Stored data
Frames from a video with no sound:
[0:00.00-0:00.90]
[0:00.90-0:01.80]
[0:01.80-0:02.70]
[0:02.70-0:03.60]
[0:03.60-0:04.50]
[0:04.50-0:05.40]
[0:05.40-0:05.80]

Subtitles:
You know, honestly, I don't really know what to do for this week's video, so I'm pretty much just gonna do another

--

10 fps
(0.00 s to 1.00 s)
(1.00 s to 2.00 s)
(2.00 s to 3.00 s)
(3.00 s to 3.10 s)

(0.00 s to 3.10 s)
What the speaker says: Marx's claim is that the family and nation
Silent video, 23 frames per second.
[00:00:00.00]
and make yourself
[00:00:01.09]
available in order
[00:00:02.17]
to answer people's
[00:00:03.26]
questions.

→ **How to complete this task**: For this task, write out exactly the lines of the entries above, starting at the line with "Frames from a" and ending at the line with "[0:05.40-0:05.80]", both included, and no others.

→ **Output for this task**:
Frames from a video with no sound:
[0:00.00-0:00.90]
[0:00.90-0:01.80]
[0:01.80-0:02.70]
[0:02.70-0:03.60]
[0:03.60-0:04.50]
[0:04.50-0:05.40]
[0:05.40-0:05.80]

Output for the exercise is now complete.